Deutscher Kanzler trifft Trump im Weißen Haus
Merz hat am Sonntag auf die Risiken einer Ausweitung des Kriegs hingewiesen und Zweifel daran geäußert, ob auf diese Weise ein Machtwechsel herbeigeführt werden kann. Er äußerte aber auch Verständnis für die Militäraktion und verzichtete auf Kritik.
Nach dem Gespräch im Oval Office ist ein Mittagessen mit Trump geplant. Ursprünglich war erwartet worden, dass es vor allem um den Zollstreit mit den USA, den russischen Angriffskrieg gegen die Ukraine und die China-Politik gehen würde. Diese Themen könnten weiterhin angesprochen werden.
Zusammenfassung
- Drei Tage nach Beginn der Angriffe der USA und Israels auf den Iran trifft Kanzler Friedrich Merz am Dienstag US-Präsident Donald Trump im Weißen Haus.

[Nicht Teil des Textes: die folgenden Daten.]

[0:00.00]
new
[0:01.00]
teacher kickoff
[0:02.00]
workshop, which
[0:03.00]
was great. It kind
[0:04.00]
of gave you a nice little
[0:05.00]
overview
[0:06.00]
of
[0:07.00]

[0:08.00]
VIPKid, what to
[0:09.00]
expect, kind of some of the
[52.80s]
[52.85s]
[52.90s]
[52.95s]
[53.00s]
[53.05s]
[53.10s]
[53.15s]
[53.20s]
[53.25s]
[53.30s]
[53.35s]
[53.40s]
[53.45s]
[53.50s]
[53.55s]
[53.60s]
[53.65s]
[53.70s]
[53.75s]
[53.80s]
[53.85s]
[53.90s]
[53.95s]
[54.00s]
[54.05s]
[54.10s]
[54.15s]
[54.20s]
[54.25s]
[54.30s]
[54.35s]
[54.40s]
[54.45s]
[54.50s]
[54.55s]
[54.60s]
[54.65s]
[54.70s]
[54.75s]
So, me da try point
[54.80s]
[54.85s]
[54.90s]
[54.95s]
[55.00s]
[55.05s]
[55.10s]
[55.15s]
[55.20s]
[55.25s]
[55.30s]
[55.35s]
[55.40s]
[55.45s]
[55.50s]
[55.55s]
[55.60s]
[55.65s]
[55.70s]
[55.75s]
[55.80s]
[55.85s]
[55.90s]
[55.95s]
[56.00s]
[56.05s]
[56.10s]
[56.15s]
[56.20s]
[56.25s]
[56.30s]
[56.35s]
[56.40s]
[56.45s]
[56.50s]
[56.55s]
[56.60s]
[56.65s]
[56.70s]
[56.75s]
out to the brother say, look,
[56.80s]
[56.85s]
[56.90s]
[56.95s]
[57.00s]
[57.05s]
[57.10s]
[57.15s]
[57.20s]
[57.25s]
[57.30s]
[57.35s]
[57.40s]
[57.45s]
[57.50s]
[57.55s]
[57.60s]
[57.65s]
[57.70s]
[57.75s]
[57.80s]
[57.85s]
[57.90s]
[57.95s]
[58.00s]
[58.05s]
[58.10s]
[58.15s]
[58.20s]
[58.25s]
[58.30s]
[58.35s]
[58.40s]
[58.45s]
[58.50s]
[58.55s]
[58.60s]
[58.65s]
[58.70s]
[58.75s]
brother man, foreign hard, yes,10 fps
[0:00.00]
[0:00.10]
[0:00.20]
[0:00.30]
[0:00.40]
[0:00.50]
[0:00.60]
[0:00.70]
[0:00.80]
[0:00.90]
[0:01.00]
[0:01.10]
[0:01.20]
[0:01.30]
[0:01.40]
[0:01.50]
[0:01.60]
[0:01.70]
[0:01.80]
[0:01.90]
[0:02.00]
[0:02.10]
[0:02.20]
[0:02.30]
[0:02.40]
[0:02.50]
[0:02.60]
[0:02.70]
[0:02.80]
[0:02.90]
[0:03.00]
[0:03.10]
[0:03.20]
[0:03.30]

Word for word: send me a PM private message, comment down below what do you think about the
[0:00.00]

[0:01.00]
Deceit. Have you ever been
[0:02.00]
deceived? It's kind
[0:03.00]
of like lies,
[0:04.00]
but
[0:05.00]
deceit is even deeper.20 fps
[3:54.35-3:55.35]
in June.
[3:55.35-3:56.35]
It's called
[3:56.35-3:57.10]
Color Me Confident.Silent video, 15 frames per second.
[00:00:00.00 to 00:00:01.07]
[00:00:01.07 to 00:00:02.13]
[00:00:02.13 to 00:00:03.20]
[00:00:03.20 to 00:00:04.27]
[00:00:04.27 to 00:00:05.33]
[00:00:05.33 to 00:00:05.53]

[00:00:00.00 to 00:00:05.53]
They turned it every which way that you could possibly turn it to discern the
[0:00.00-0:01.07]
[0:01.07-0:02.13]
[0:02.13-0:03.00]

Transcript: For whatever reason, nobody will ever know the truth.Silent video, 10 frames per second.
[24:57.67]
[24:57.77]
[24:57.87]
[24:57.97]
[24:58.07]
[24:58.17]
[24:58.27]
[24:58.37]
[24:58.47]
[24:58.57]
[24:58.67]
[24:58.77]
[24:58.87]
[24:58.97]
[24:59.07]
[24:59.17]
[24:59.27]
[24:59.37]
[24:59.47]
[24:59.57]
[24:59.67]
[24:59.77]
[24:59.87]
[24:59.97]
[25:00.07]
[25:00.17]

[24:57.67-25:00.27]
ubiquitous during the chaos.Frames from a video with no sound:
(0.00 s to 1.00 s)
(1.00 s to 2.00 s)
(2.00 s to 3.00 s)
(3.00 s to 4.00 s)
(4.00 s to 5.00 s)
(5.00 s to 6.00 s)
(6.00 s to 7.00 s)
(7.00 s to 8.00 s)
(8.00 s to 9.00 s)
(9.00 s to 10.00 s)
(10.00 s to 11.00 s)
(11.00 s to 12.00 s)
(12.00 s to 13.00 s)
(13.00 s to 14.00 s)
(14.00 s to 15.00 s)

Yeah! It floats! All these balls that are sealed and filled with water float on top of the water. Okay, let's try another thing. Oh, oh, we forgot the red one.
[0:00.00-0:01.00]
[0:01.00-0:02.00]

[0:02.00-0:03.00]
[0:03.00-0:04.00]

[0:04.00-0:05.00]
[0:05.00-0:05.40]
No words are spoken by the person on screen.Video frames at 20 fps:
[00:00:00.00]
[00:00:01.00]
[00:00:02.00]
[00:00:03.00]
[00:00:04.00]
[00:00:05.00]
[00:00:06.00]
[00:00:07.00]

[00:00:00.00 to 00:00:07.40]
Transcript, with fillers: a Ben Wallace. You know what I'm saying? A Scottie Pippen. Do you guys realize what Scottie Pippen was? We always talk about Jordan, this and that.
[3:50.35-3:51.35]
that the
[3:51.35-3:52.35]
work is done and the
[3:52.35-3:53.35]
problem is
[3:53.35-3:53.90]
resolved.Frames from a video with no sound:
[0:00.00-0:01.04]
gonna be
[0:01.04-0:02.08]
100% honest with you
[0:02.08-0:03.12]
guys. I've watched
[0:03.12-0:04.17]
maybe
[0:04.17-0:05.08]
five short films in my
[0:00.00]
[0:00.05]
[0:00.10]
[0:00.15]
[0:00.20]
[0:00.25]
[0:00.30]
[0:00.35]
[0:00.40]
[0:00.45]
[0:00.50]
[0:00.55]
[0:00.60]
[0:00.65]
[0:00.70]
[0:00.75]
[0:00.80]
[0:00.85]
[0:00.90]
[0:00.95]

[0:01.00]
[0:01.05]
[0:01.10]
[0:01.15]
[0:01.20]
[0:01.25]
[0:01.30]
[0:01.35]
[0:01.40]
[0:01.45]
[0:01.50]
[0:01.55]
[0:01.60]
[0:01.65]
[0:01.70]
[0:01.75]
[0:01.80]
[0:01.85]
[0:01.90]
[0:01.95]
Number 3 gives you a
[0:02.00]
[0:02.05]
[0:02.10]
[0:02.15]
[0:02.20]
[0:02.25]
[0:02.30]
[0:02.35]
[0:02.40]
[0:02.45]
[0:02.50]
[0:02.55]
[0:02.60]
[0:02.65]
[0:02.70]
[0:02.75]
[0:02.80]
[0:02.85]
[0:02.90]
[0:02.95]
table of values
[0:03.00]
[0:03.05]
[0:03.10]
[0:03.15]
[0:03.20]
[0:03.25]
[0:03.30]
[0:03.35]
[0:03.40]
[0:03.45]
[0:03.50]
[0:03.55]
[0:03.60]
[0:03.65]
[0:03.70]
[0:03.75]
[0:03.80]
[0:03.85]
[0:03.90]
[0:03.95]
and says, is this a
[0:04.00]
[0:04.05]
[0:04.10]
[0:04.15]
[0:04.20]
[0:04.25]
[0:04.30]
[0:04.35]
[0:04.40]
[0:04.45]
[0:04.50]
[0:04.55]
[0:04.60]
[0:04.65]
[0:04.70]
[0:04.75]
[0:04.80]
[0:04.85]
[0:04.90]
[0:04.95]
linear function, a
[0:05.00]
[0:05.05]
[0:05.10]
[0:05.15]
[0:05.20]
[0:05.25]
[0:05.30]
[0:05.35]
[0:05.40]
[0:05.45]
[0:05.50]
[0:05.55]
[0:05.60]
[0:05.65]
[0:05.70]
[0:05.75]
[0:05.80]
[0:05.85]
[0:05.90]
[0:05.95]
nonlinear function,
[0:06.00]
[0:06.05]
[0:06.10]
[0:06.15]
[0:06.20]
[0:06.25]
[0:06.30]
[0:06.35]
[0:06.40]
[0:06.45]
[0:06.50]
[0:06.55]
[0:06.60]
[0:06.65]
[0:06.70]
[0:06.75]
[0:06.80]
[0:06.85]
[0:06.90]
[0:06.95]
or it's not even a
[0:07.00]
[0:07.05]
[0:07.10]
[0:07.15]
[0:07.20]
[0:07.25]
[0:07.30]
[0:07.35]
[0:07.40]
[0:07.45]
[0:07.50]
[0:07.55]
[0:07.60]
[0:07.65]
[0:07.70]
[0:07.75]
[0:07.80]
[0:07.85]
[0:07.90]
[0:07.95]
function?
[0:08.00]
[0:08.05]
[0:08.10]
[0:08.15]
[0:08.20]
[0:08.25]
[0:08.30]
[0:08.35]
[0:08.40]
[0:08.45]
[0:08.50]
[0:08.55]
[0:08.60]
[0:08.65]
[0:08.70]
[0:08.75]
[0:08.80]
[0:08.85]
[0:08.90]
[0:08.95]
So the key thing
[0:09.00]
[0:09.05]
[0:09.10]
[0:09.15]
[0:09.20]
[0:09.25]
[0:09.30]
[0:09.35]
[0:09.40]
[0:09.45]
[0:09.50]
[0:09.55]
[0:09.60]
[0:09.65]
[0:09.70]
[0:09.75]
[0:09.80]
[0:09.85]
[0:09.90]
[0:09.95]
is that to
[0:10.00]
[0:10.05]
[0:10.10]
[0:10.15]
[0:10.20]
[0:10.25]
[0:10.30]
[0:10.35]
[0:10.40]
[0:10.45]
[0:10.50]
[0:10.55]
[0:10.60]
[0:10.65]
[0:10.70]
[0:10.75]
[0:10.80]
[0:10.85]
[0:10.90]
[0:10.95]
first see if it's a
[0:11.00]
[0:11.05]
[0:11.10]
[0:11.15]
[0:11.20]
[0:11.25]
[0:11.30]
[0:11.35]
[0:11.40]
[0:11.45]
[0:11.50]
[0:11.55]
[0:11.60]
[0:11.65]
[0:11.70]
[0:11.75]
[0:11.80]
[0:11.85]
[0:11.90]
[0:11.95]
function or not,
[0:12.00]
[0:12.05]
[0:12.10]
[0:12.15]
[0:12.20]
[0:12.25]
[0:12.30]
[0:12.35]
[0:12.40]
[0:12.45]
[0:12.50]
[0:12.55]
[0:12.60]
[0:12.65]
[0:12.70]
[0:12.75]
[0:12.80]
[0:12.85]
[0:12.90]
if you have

- Deutschland ist wie andere europäische NATO-Verbündete an den Angriffen nicht beteiligt, Merz zeigte jedoch Verständnis für die Militäraktion und äußerte keine Kritik.
- Ursprünglich waren der Zollstreit, der russische Angriffskrieg gegen die Ukraine und die China-Politik als Hauptthemen geplant, nun dominiert jedoch der Nahost-Krieg das Treffen.